▶ [REQUIRED WORK] An exact transcription of each entry below is required, without any pictures.

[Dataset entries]
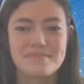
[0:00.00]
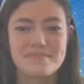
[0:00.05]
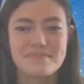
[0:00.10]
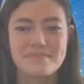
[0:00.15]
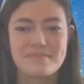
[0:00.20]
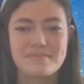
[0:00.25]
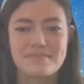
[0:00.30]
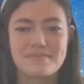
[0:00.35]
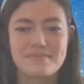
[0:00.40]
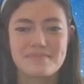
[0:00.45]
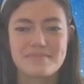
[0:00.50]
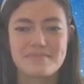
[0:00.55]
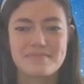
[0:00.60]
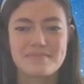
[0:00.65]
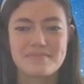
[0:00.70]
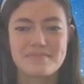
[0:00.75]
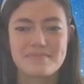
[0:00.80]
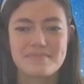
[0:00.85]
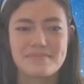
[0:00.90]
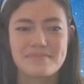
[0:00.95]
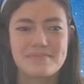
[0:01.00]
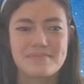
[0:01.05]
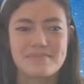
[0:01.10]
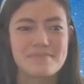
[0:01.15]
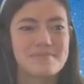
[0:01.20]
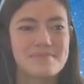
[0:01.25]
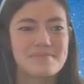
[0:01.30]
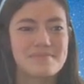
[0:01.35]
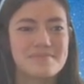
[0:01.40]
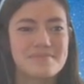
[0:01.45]

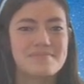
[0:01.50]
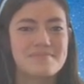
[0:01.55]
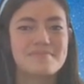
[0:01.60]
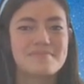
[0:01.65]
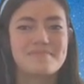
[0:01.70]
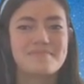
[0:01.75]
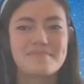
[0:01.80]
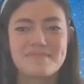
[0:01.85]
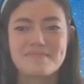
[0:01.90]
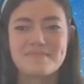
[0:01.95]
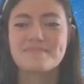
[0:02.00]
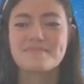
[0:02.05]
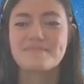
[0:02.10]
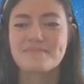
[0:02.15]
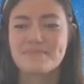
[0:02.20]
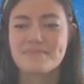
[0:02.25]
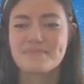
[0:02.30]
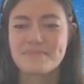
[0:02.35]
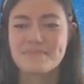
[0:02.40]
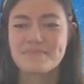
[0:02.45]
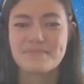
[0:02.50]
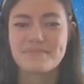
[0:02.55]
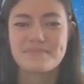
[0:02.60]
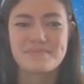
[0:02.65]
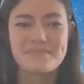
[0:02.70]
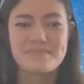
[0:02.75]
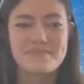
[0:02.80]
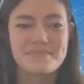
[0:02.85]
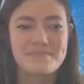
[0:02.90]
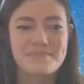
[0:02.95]

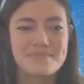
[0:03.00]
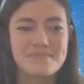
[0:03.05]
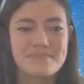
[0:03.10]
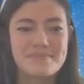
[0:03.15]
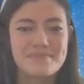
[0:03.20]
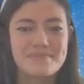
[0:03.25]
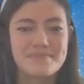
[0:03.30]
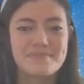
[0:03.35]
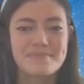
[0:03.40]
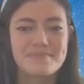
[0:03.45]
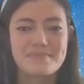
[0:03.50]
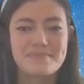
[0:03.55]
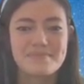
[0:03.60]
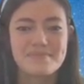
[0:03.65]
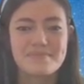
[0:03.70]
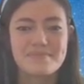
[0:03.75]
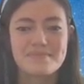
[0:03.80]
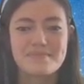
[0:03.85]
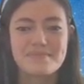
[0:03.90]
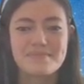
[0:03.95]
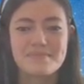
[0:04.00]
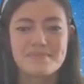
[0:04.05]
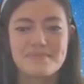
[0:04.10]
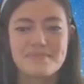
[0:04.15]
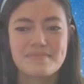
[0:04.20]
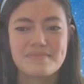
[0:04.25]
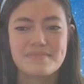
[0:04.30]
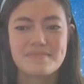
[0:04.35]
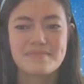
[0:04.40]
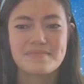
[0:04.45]

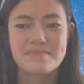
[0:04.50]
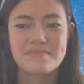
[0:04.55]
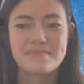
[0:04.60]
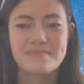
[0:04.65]
(not speaking)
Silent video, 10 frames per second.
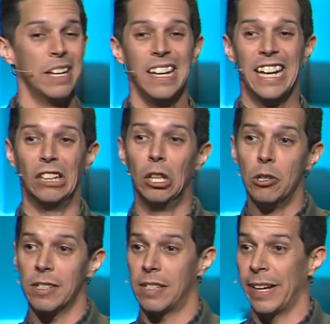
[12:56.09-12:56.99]
He
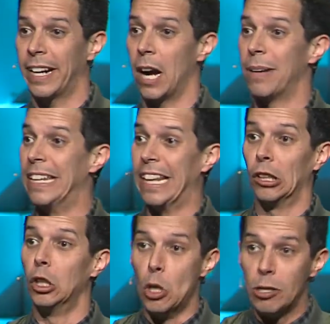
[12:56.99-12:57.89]
loses his income. He
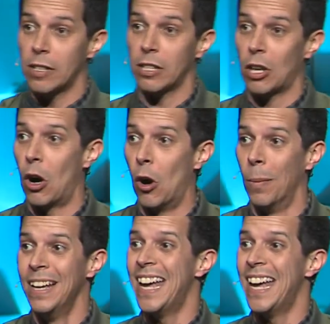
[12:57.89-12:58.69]
then loses his home,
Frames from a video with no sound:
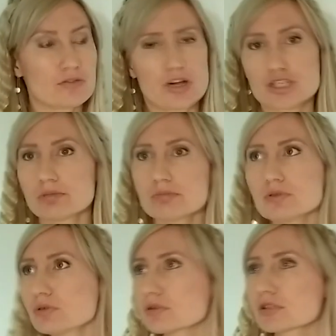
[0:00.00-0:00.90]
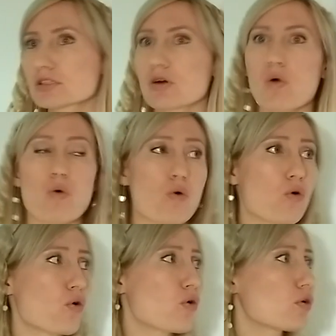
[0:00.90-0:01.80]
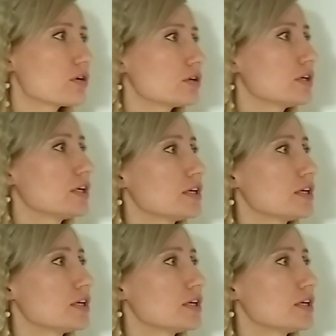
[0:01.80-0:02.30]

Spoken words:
Russian books or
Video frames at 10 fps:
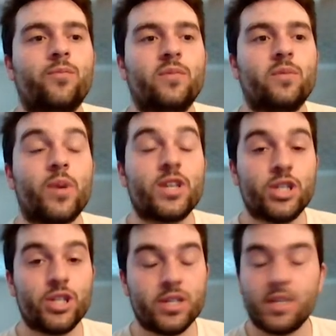
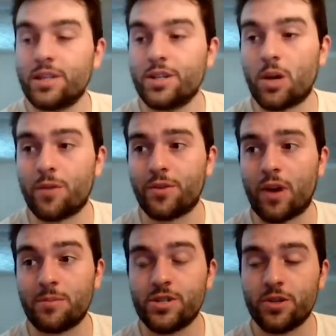which, if you're,
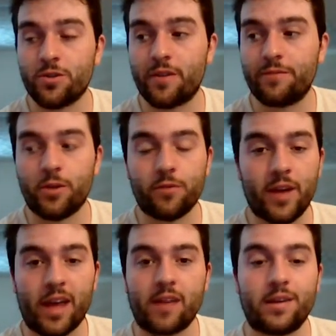I'm sure if you're a
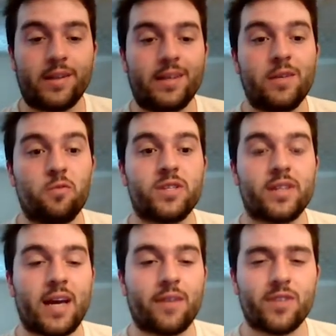fan, was
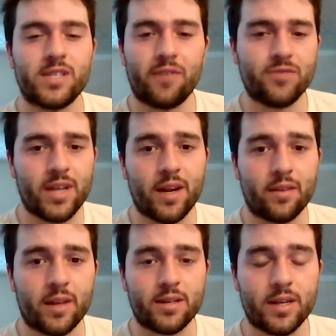kind of a devastating
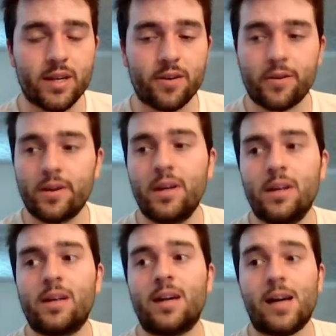thing to hear,
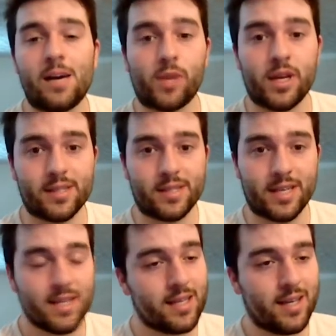because
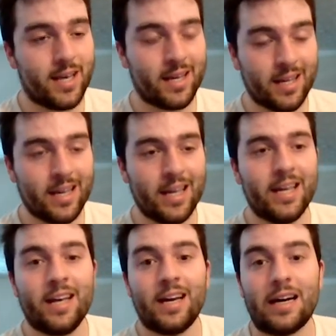he
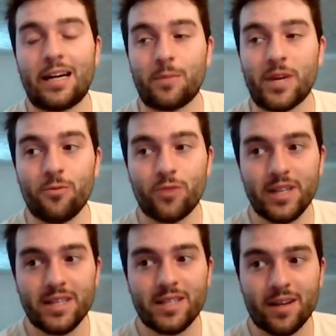
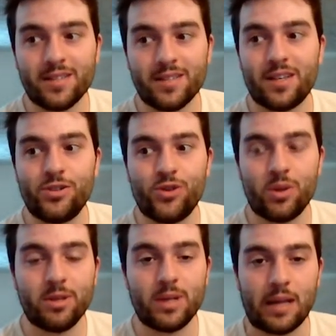really does
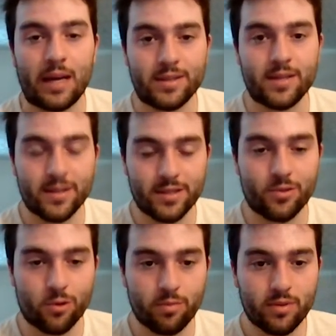contribute a lot to this
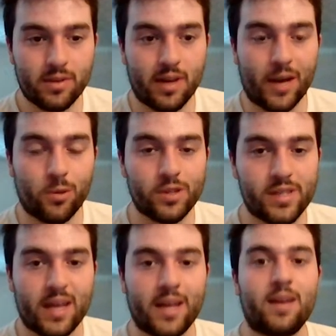group. I will
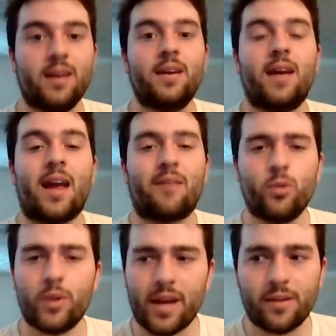say,
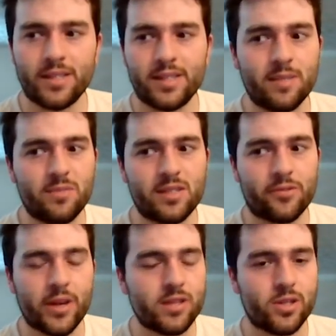everyone else seems
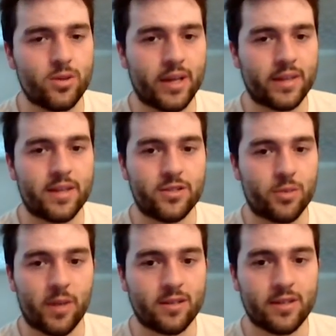great too. Like the
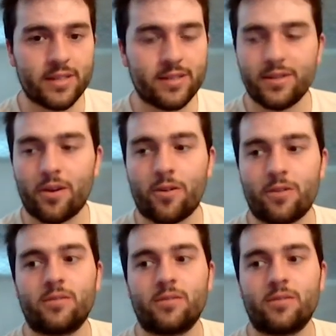instrumentalists are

▶ [THE ANSWER]
[0:00.00]
[0:00.05]
[0:00.10]
[0:00.15]
[0:00.20]
[0:00.25]
[0:00.30]
[0:00.35]
[0:00.40]
[0:00.45]
[0:00.50]
[0:00.55]
[0:00.60]
[0:00.65]
[0:00.70]
[0:00.75]
[0:00.80]
[0:00.85]
[0:00.90]
[0:00.95]
[0:01.00]
[0:01.05]
[0:01.10]
[0:01.15]
[0:01.20]
[0:01.25]
[0:01.30]
[0:01.35]
[0:01.40]
[0:01.45]

[0:01.50]
[0:01.55]
[0:01.60]
[0:01.65]
[0:01.70]
[0:01.75]
[0:01.80]
[0:01.85]
[0:01.90]
[0:01.95]
[0:02.00]
[0:02.05]
[0:02.10]
[0:02.15]
[0:02.20]
[0:02.25]
[0:02.30]
[0:02.35]
[0:02.40]
[0:02.45]
[0:02.50]
[0:02.55]
[0:02.60]
[0:02.65]
[0:02.70]
[0:02.75]
[0:02.80]
[0:02.85]
[0:02.90]
[0:02.95]

[0:03.00]
[0:03.05]
[0:03.10]
[0:03.15]
[0:03.20]
[0:03.25]
[0:03.30]
[0:03.35]
[0:03.40]
[0:03.45]
[0:03.50]
[0:03.55]
[0:03.60]
[0:03.65]
[0:03.70]
[0:03.75]
[0:03.80]
[0:03.85]
[0:03.90]
[0:03.95]
[0:04.00]
[0:04.05]
[0:04.10]
[0:04.15]
[0:04.20]
[0:04.25]
[0:04.30]
[0:04.35]
[0:04.40]
[0:04.45]

[0:04.50]
[0:04.55]
[0:04.60]
[0:04.65]
(not speaking)
Silent video, 10 frames per second.
[12:56.09-12:56.99]
He
[12:56.99-12:57.89]
loses his income. He
[12:57.89-12:58.69]
then loses his home,
Frames from a video with no sound:
[0:00.00-0:00.90]
[0:00.90-0:01.80]
[0:01.80-0:02.30]

Spoken words:
Russian books or
Video frames at 10 fps:
which, if you're,
I'm sure if you're a
fan, was
kind of a devastating
thing to hear,
because
he
really does
contribute a lot to this
group. I will
say,
everyone else seems
great too. Like the
instrumentalists are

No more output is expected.